When C. was recalled to testify, she testified that she had told her mother the truth in saying that defendant’s part had gone inside her part. C. did not know the names of the parts, but she circled the penetrated part on an exhibit.

III. Evidentiary Rulings In Jury’s Absence

Three times during trial, the court ruled in the jury’s absence on defendant’s hearsay objections to other witnesses describing C.’s pretrial statements.

The first and second rulings have already been mentioned. On the first day of testimony after C.’s initial testimony and before her mother testified, the court overruled defendant’s objection and allowed mother’s hearsay testimony as an inconsistent statement of C. On the second day of testimony, the court precluded Detective Bravo from reciting some interview statements by C. because her testimony was “not specific enough to get into detailed statements made during the course of an interview that are inconsistent with sort of a general denial that it ever happened.” Nor did the testimony qualify as past recollection recorded.

The third ruling came on the fourth day of testimony, after C. testified again on recall and the People asked to recall Detective Bravo. Defendant objected that the prior statements were not inconsistent. The court stated: “All right. The Court—first of all, as far as the earlier question, there are two levels to this. The first one is the Court makes a preliminary finding as to whether or not a reasonable juror could reach a conclusion that the witness is being evasive or not being candid about what she does or doesn’t remember. This is one of those cases where the Court finds that the jury could come to that conclusion just based on what she’s said on the witness stand. More than that though, it’s not as if the earlier part is how some cases come up where the witness gets up on the stand and says ‘I don’t remember, ’ ‘I don’t remember, ’ ‘I don’t remember, ’ and if that’s all they say, then it’s not inconsistent. I absolutely agree with that, if, in fact, there isn’t way to interpret their testimony as being evasive or disingenuous. Here, we don’t have that.
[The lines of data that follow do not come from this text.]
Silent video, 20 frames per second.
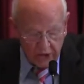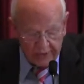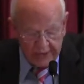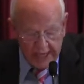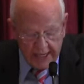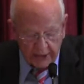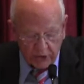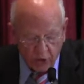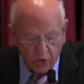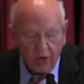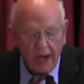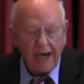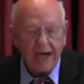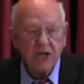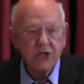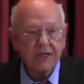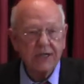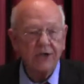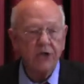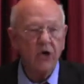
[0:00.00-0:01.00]
you need
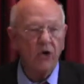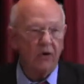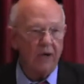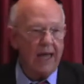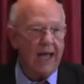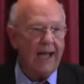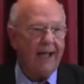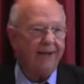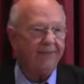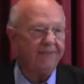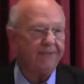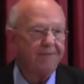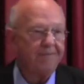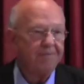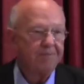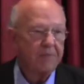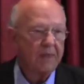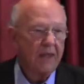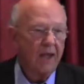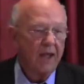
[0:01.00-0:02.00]
Christ in your life.
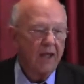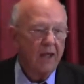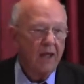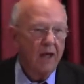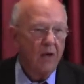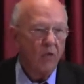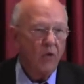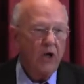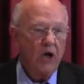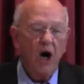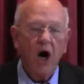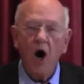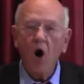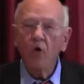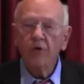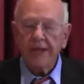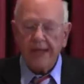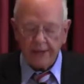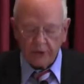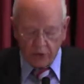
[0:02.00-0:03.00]
We
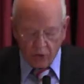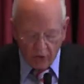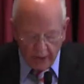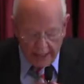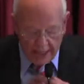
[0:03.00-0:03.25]
all need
We actually do have the witness testifying it didn’t happen, there was no other sexual intercourse, there wasn’t any other penetration, it didn’t happen anywhere. It’s not that ‘I don’t remember, ’ it’s that it didn’t happen, and that is inconsistent, I assume, with the counts that are in the information.”
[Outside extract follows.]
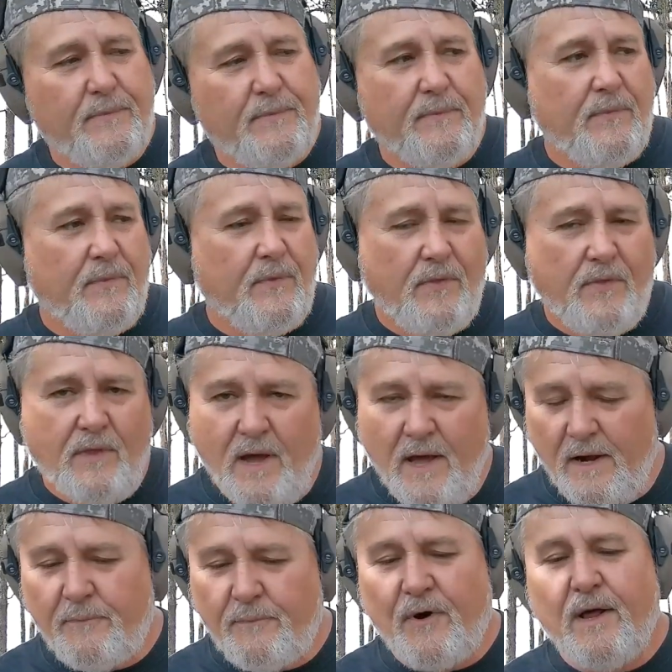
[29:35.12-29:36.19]
Not a
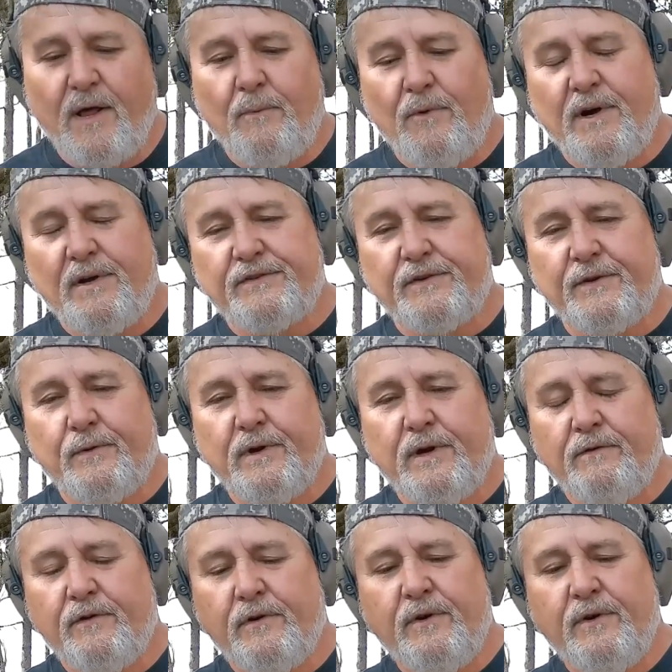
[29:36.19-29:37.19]
problem whatsoever.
The court said that it would look at the question, but it is inconsistent for a witness to say at trial that something did not happen after saying that it did, while it would not be inconsistent if the witness claimed not to remember “and there isn’t any way to conclude from the information that’s provided that the witness is being evasive or disingenuous.” Defense counsel asked if the court was finding the witness to be disingenuous or evasive. The court replied, “I believe that the foundation is laid so that the trier of fact can reach that conclusion, the jury.”

“I’m not quite sure, I’ll also look that up, that I need to actually make a finding that the witness is being evasive before it can go to a jury. If that’s the case, the Court does, based on her tentativeness every time a question was asked about something related to this event, inappropriate touchings and that sort of thing, that she has a very difficult time talking about it and that it’s likely she is minimizing, and I think she comes across that way.”
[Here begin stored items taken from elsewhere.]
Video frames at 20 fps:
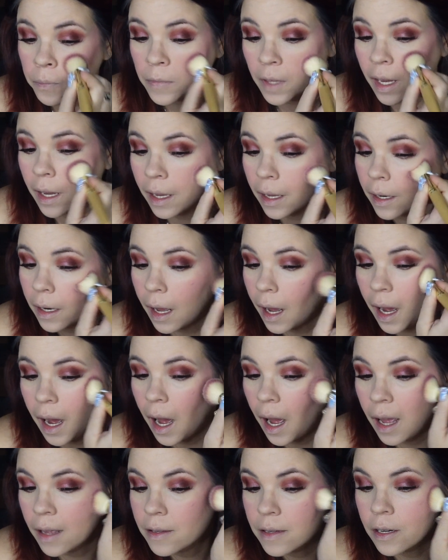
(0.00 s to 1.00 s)
And
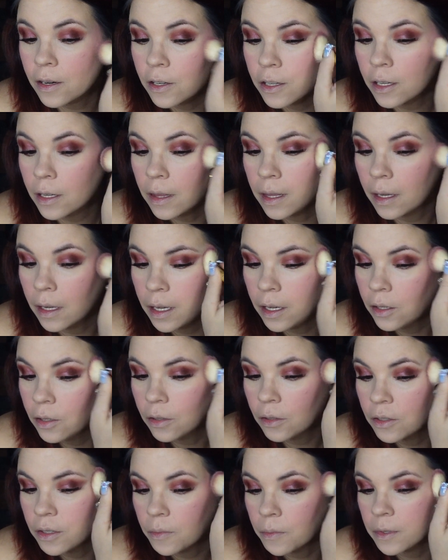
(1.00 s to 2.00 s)
I seriously think he
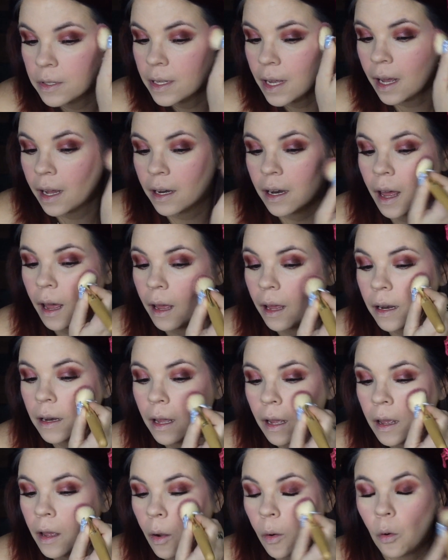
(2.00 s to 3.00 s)
took some cyanide
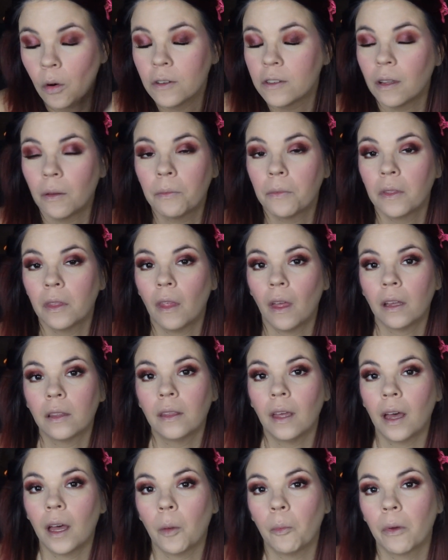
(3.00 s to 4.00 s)
or something like
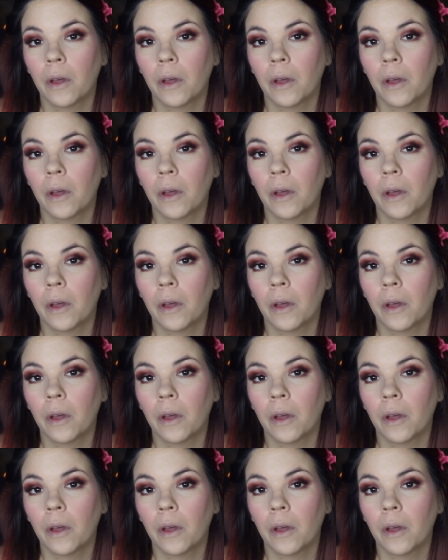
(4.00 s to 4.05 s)
that,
After a lunch break, the court explained that for C. to have told a police officer that she had been penetrated on five occasions was inconsistent with her testimony that it happened one time and that there were other areas of potential inconsistencies.

The People rested on the fourth day of testimony. After the court ruled on defendant’s motion for acquittal and the People’s motion to amend to conform to proof, the court made the following statements regarding defendant’s repeated objections to leading questions and inconsistent statements: “this little girl was very immature for a nine-year-old, I thought, at least the way she appeared on the stand. I think she was overwhelmed, she appeared to be overwhelmed, spoke in a voice that you could barely hear and sometimes I didn’t hear, although the interpreter obviously picked it up sitting right next to her. Very, very soft-spoken. And because of her age and her maturity the Court felt that leading questions of the nature asked were appropriate. Then the other question about hearsay, the record should be clear, and I’ve mentioned it at sidebar, this isn’t a situation where the Court feels that this witness is lying about—you know, with no motive or something like that about her memory or her ability to detail things or the accuracy of what she testified to. The Court’s read of this witness was simply that she was having a very difficult time talking about this, in this setting, and that she tended to do her best to minimize what she was able to remember at that very moment when the question was being asked and answered. I see her as a—a little girl who was having difficulty being candid. And it obviously ultimately is left to the jury to make the determination pursuant to the instruction as to whether or not she was somehow being evasive or not candid, but the Court’s preliminary finding is that that’s the case.”

DISCUSSION

I. The Victim’s Hearsay Statements Were Admissible As Prior Inconsistent Statements.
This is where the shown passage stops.